After several successful years, Holdco suffered a series of setbacks that soured the parties’ relationship, created financial difficulties, and left the defendant strapped for cash. Under the LLC Agreement’s deadlock provision, one member could propose a business divorce to the board, declare deadlock if the other disagreed, and exit the shared-control arrangement between the two parties. As such, the defendant held a meeting where he proposed a resolution to remove the plaintiff as CFO of a Holdco subsidiary. Because the parties could not agree on this resolution, the defendant declared the board deadlocked and dissolved Holdco.

The plaintiff brought suit before the Delaware Court of Chancery to invalidate the dissolution in order to restore the shared-control arrangement between the parties.
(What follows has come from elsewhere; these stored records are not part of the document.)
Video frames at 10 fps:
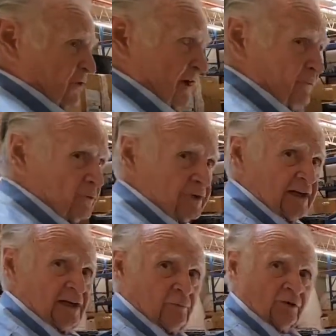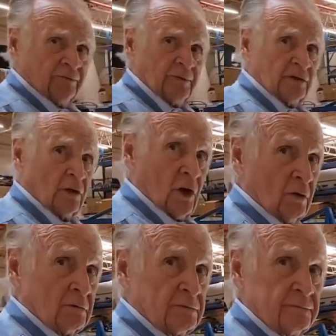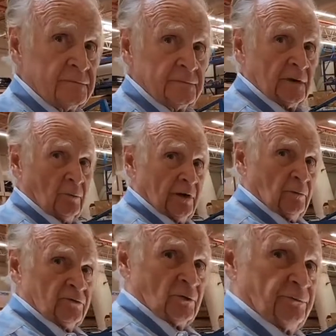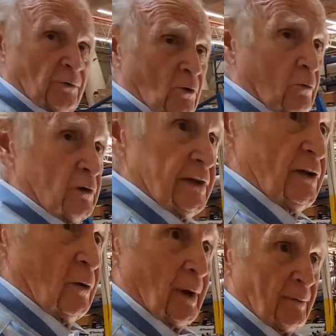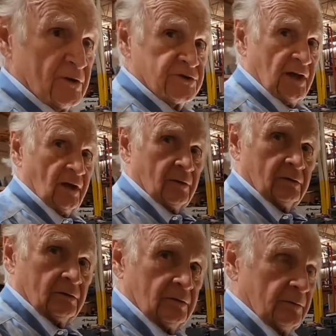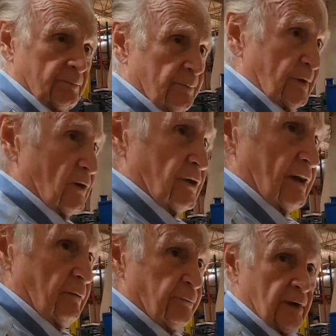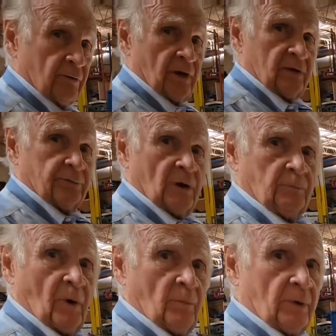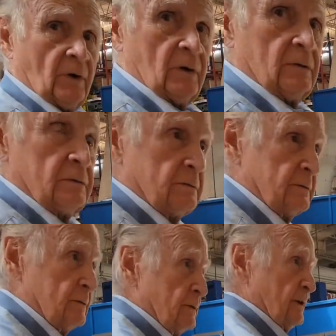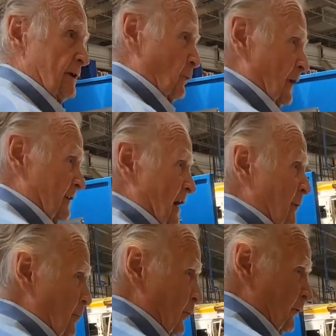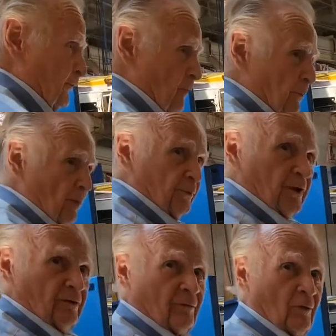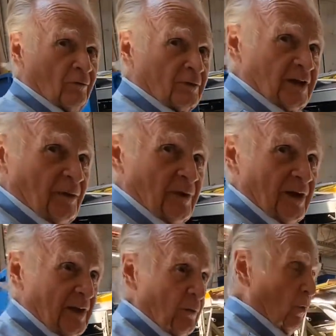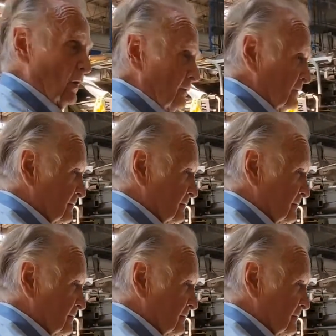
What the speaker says: driving was 81 feet long. It was a foot over legal by mistake because I didn't figure on the front bumper. And by the time I put a front bumper on the Volvo, it came to 81.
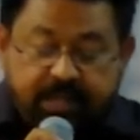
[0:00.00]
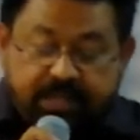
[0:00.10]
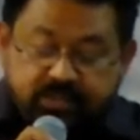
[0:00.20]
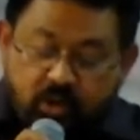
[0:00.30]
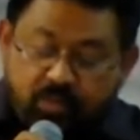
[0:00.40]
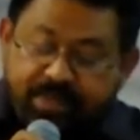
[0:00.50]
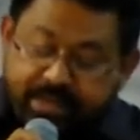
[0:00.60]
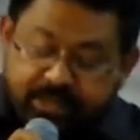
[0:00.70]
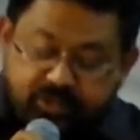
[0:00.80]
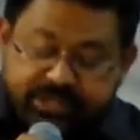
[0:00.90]
So
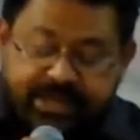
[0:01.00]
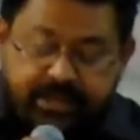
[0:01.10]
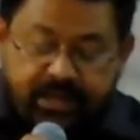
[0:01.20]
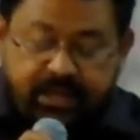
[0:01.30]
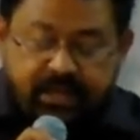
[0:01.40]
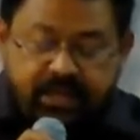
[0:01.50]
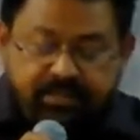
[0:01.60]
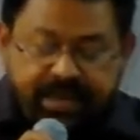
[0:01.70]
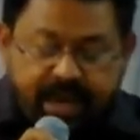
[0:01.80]
be gentle, be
The plaintiff argued that the deadlock was a contrivance – an inauthentic dispute designed by the defendant to deliver himself control over distributions since he was cash-strapped. The plaintiff further argued that the defendant was obligated to protect the plaintiff’s interests but failed to do so, thereby breaching his fiduciary duties when effecting the dissolution. The court ruled in the defendant’s favor.

The court’s decision recognized that under Delaware law, LLC agreements – like other contracts – are objectively interpreted through consideration of the language chosen by the parties in their bargained-for agreement. In the case at hand, the LLC Agreement did not address what constituted a “deadlock,” requiring the court to look to statutory guidance and precedent to define the term. That authority provided that, absent being otherwise defined within the LLC Agreement, a “deadlock” means failure to meet a voting threshold, either due to negative votes or abstentions recorded as no votes. The authority further provided that a “deadlock” must be genuine to have any legal effect.
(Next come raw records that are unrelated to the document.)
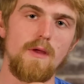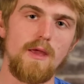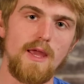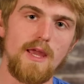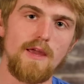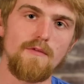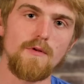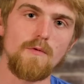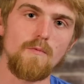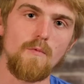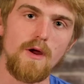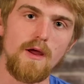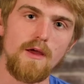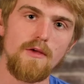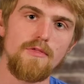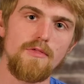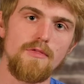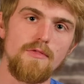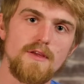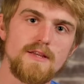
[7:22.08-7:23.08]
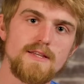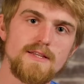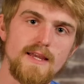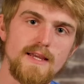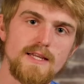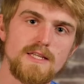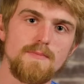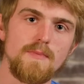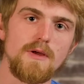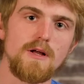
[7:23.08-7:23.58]
Even with the
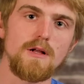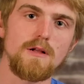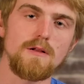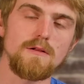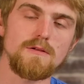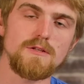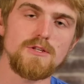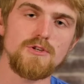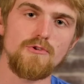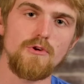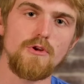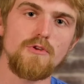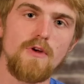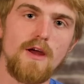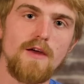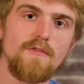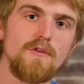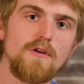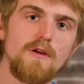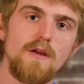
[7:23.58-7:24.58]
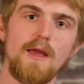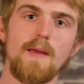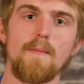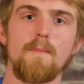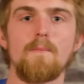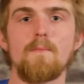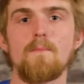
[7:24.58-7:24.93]
6 mil screwdriver, it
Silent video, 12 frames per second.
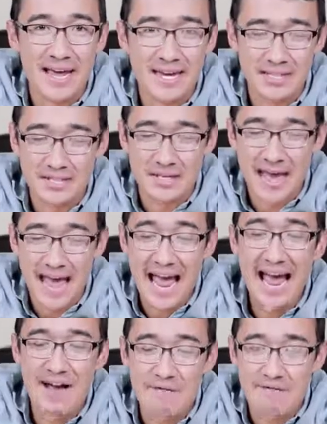is
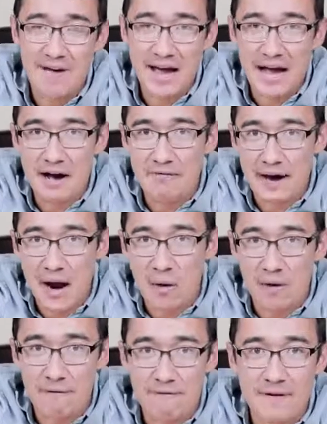half of
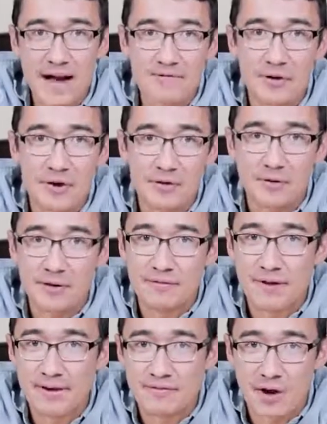our
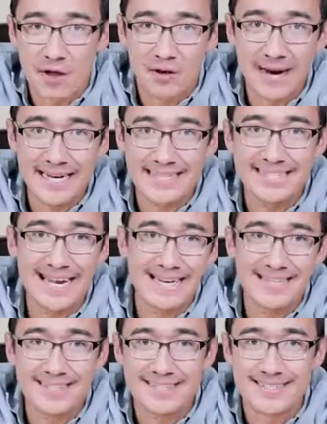
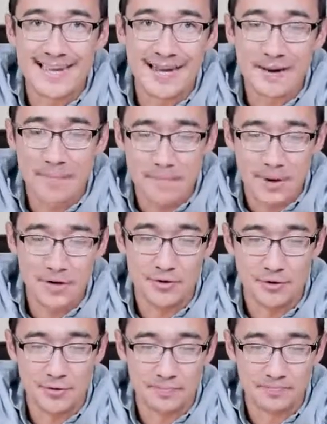$535.10
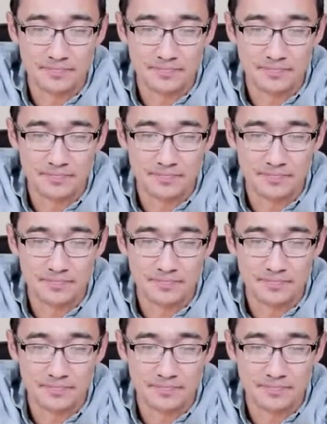bundle.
Based on this authority, the court concluded that a deadlock between the parties existed and upheld the defendant’s right to dissolve the company. The court explained that, although the defendant contrived the deadlock by pre-planning the circumstances surrounding the vote, the defendant proved that the parties had an irreconcilable disagreement concerning the plaintiff’s continuing management of Holdco. In fact, the court found there was well-documented deterioration in the parties’ business relationship, which was the primary motivation for the defendant’s decision. Thus, the defendant’s need for liquidity was not the “driving force” behind the defendant’s decision. As such, the court determined that the deadlock was genuine and sufficient to warrant dissolution. For similar reasons, the court held that there was not a breach of fiduciary duty by the defendant when effecting the dissolution.

Key takeaways

  • Delaware’s Limited Liability Company Act grants members of a limited liability company the statutory freedom to shape, by contract, their own approach to common business relationship problems, and, in resolving governance disputes in the LLC context, the court first looks to the rights and obligations as set forth in the parties’ bargained-for operating agreement.
  • Under Delaware law, for deadlock to be given legal effect as a basis for dissolution, a deadlock must be the product of a genuine, good faith disagreement.
  • The court’s decision in Mehra demonstrates that a genuine deadlock may exist, warranting dissolution of a limited liability company, where the circumstances forcing the moment of deadlock are contrived and the outcome predetermined. However, a deadlock does not exist, for example, where one side has manufactured the deadlock by simply refusing to consider an issue.